On a tous entendu cette phrase : « Pour changer, il suffit de le vouloir. » Comme si nos habitudes n’étaient qu’une question de mental, de volonté, de discipline. Si c’était si simple, on tiendrait tous nos résolutions du Nouvel An. Pourtant, dès qu’on essaie de changer quelque chose – arrêter de fumer, faire du sport, manger mieux – on se heurte à un mur.
Ce qu’on appelle « mental » est en réalité un mélange complexe de motivation, d’émotions, de croyances et de routines bien ancrées dans notre cerveau. Dire que tout est dans la tête, c’est un peu comme dire qu’une voiture ne démarre que parce que le conducteur le veut. En réalité, il faut du carburant, un moteur en état, et un chemin dégagé.

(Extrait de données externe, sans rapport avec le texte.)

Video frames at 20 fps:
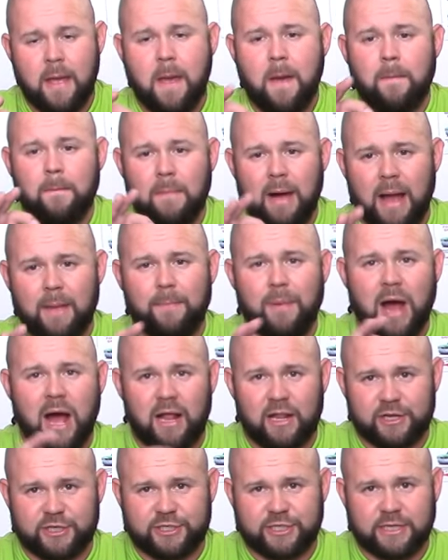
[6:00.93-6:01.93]
my
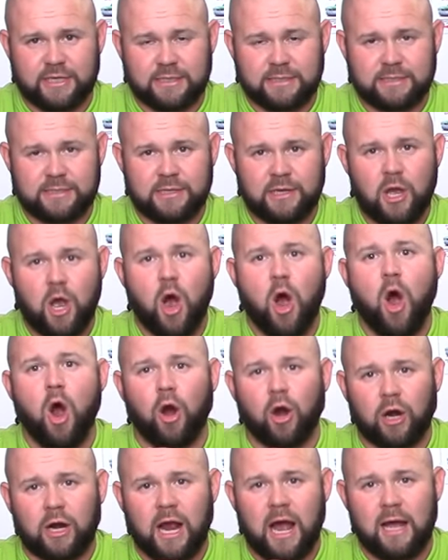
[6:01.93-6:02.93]
polishes,
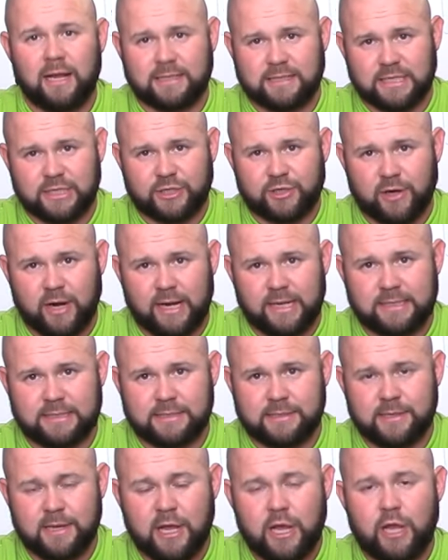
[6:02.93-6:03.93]
are
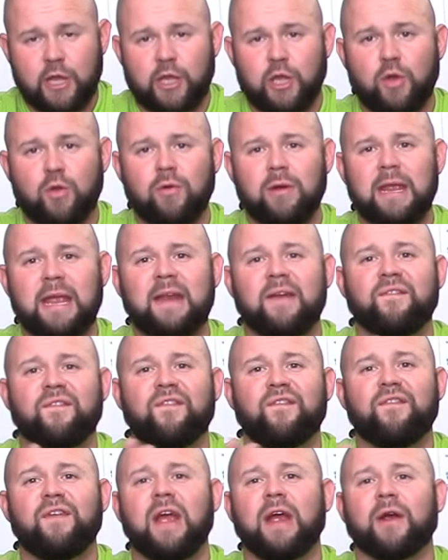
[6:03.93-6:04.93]
concentrates. You need
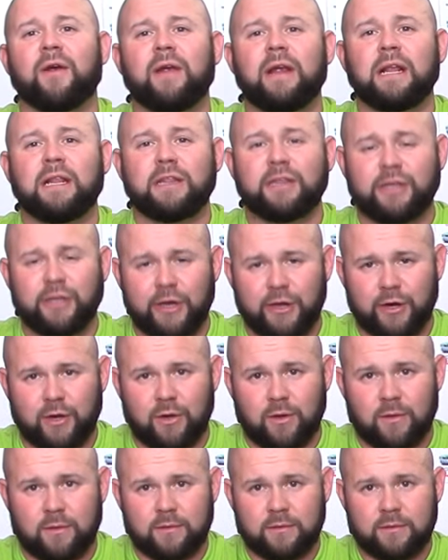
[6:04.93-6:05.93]
very
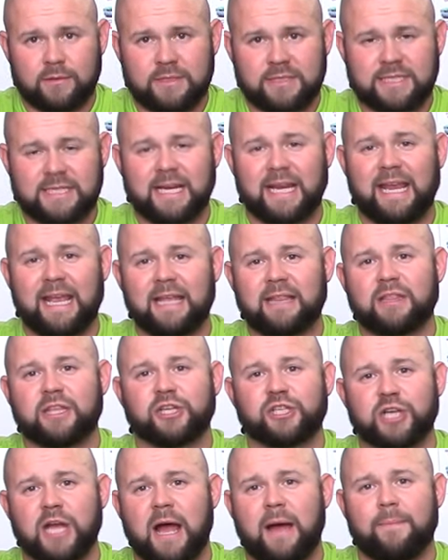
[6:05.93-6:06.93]
little to get the
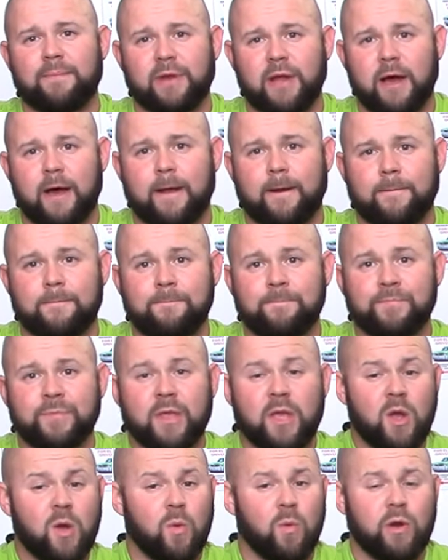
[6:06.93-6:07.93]
job done.
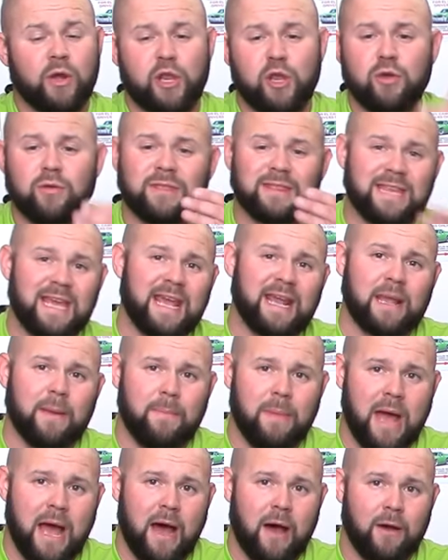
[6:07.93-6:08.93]
When you think
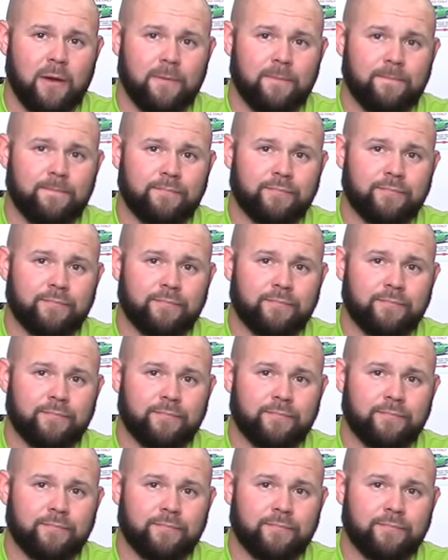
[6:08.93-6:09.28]
about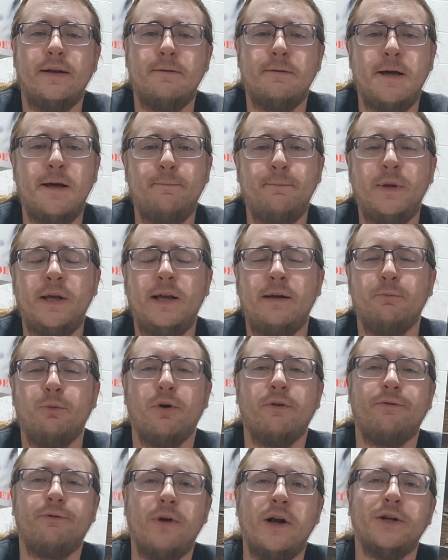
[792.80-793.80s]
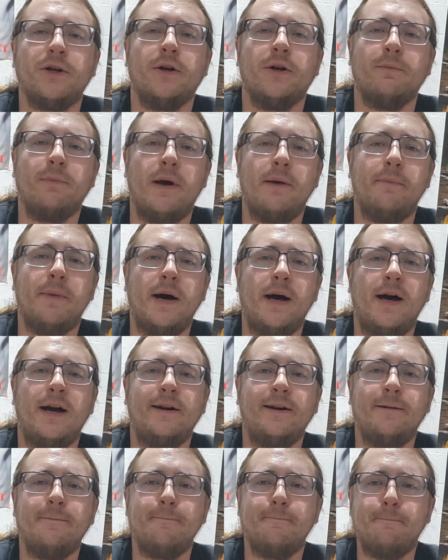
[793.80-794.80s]
It being more fresh on my
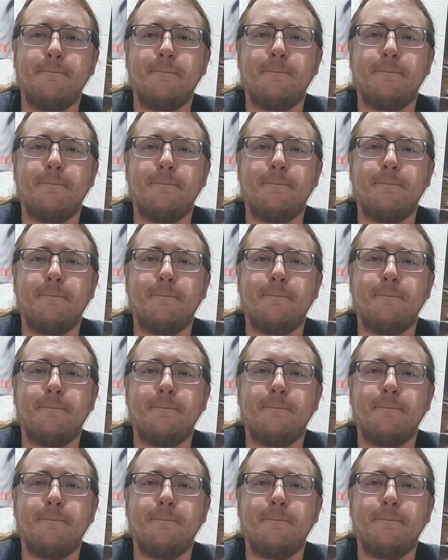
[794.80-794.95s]
mind,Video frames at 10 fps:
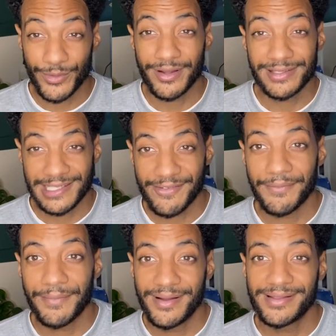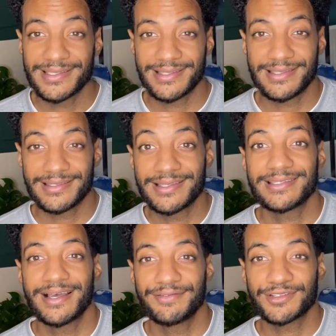on 7 months
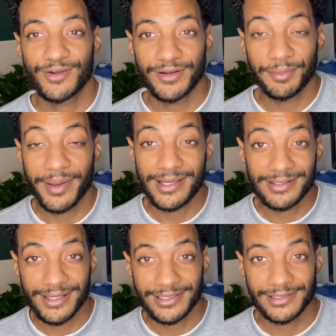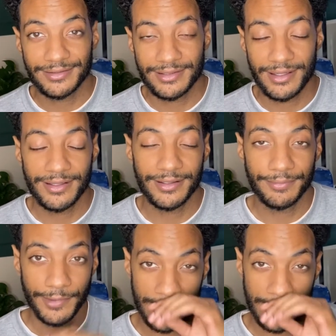since I've started my collection. And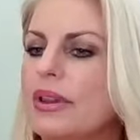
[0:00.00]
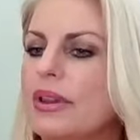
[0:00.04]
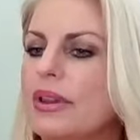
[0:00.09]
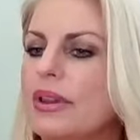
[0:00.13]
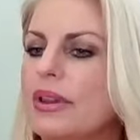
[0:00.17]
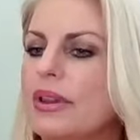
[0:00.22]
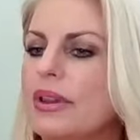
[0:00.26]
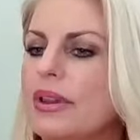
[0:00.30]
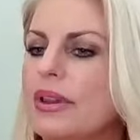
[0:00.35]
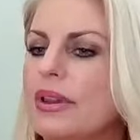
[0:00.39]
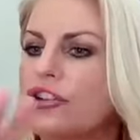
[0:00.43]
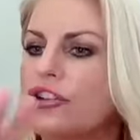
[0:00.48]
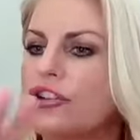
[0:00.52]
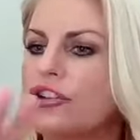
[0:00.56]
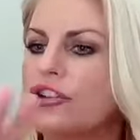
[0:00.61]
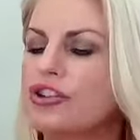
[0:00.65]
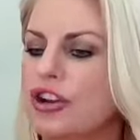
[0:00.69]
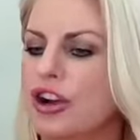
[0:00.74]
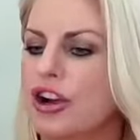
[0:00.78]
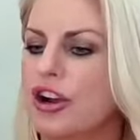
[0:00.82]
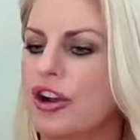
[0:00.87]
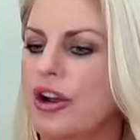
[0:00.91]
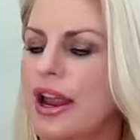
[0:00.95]
But let's
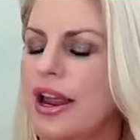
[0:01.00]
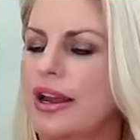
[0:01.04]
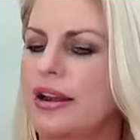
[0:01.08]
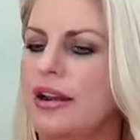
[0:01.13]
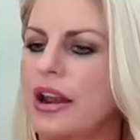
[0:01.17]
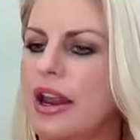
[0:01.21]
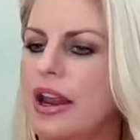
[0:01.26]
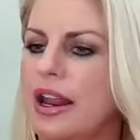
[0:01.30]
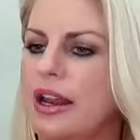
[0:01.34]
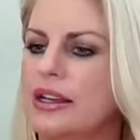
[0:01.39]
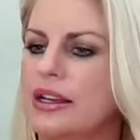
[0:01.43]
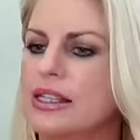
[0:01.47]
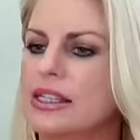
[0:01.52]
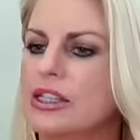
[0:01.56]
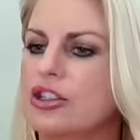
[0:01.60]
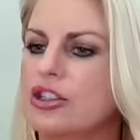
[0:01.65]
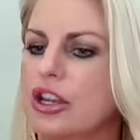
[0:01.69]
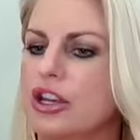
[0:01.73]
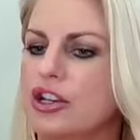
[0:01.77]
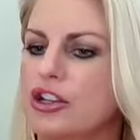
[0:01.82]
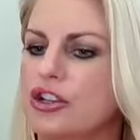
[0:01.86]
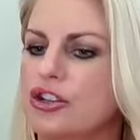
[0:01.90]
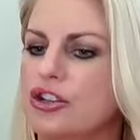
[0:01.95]
nurture
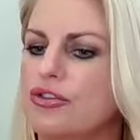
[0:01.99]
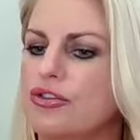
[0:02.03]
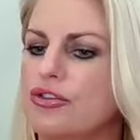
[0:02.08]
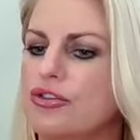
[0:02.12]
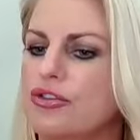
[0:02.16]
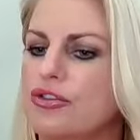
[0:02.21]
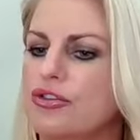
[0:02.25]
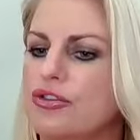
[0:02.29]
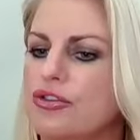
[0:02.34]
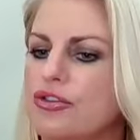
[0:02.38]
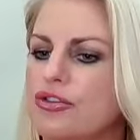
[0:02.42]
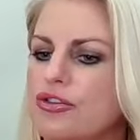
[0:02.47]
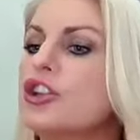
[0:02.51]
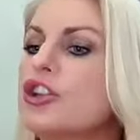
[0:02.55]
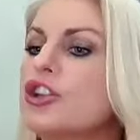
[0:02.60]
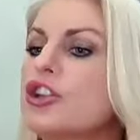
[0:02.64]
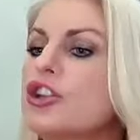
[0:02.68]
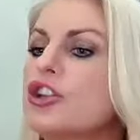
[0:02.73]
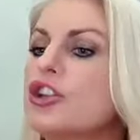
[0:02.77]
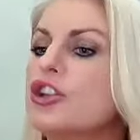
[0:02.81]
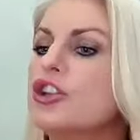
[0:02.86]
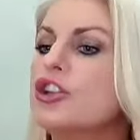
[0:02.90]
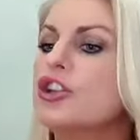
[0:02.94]
and do the human
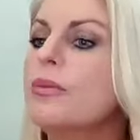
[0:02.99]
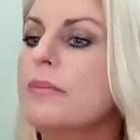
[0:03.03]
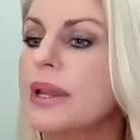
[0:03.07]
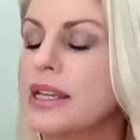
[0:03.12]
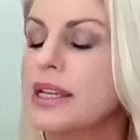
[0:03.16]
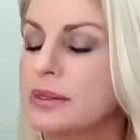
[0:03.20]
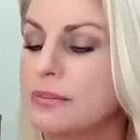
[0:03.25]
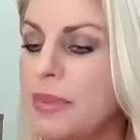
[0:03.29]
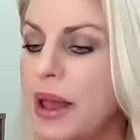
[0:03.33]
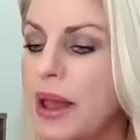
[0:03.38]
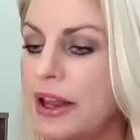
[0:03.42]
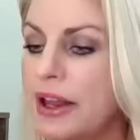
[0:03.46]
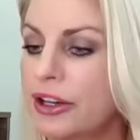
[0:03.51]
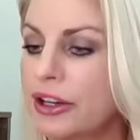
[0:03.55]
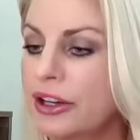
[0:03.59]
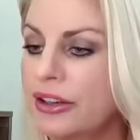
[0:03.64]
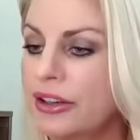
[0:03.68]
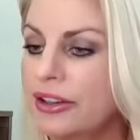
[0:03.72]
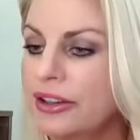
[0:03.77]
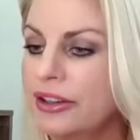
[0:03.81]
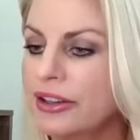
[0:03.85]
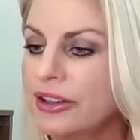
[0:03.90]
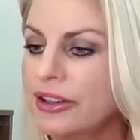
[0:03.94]
to human piece
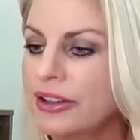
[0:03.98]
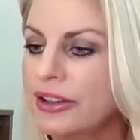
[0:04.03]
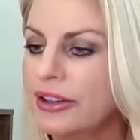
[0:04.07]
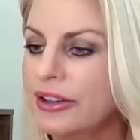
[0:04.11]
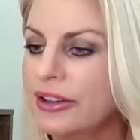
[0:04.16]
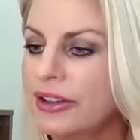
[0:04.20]
better,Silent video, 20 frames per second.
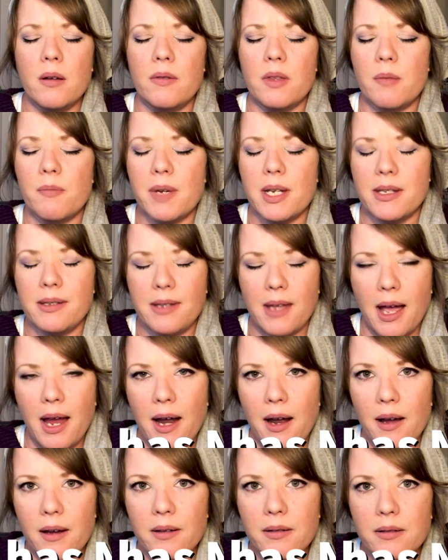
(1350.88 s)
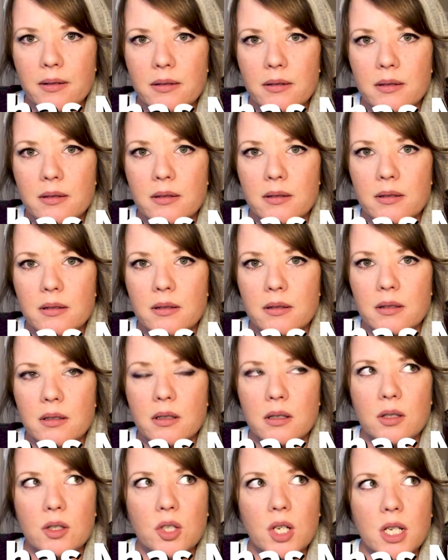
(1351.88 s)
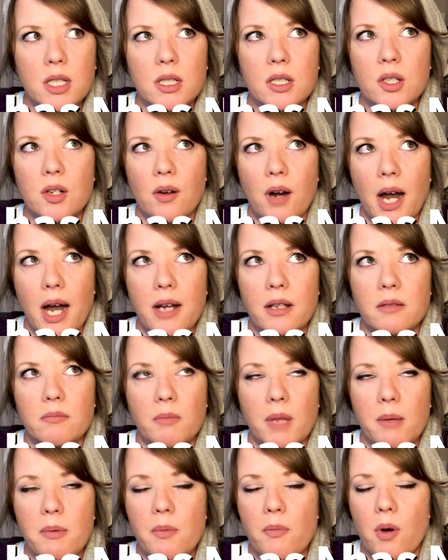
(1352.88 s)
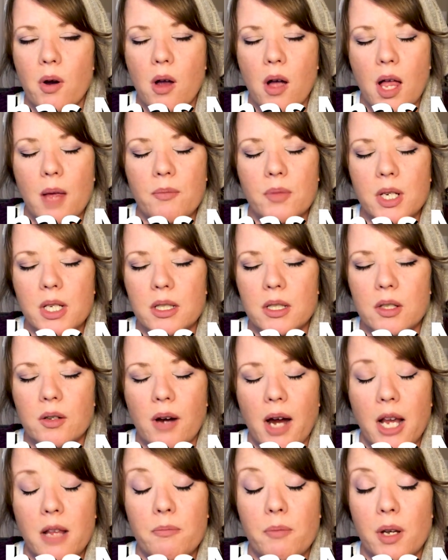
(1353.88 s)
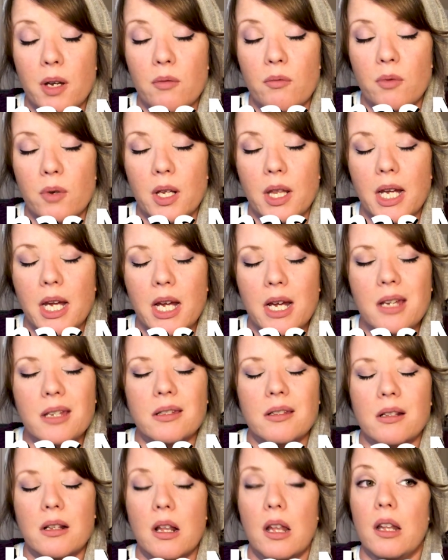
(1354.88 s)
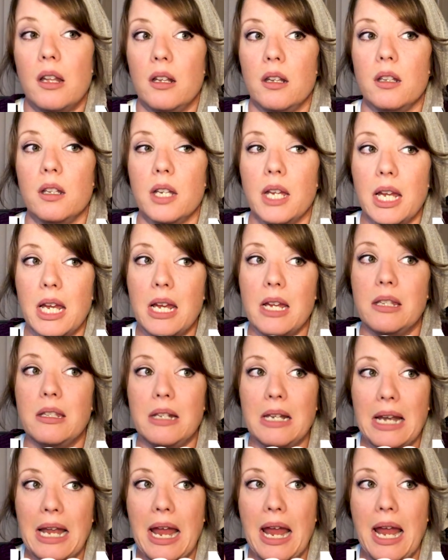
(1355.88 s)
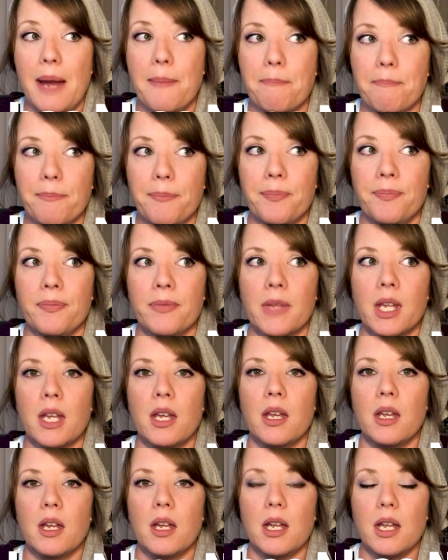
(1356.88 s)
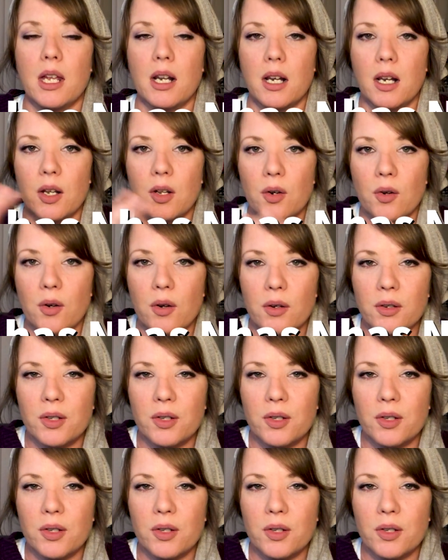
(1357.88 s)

the Messiah, Jesus Christ, many people call him Jesus Christ, but really his name in literal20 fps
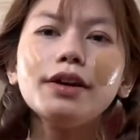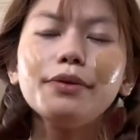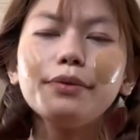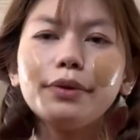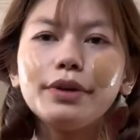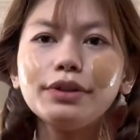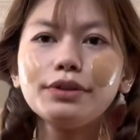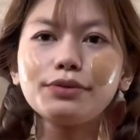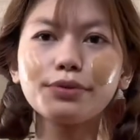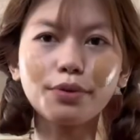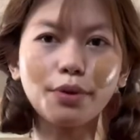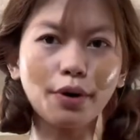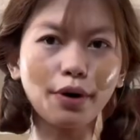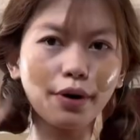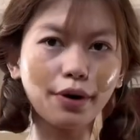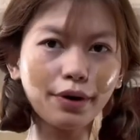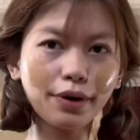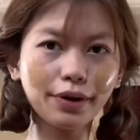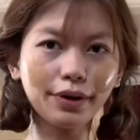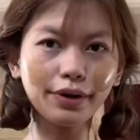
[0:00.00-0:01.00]
We
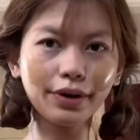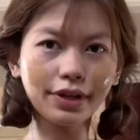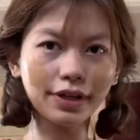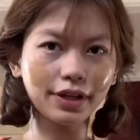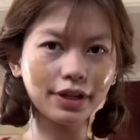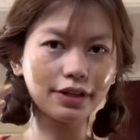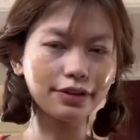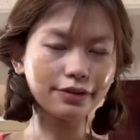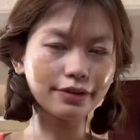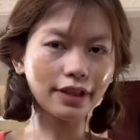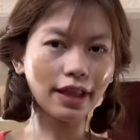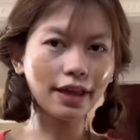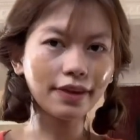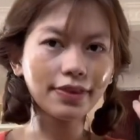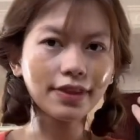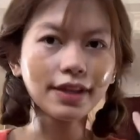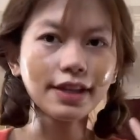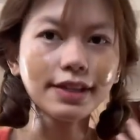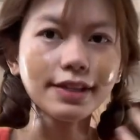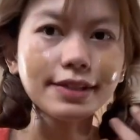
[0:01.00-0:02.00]
draw you like
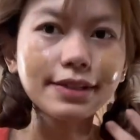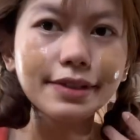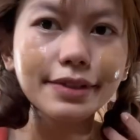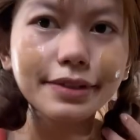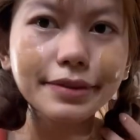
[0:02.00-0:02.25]
this,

Notre cerveau fonctionne sur des automatismes. Une habitude, c’est un circuit neuronal qui s’est renforcé à force de répétitions. Pour le changer, il ne suffit pas de « décider » – il faut littéralement créer un nouveau chemin, ce qui demande du temps, de la répétition et un environnement favorable. La volonté seule s’épuise comme un muscle.
Alors, non, changer n’est pas juste une question de mental. Mais comprendre cela, c’est déjà un pas de géant.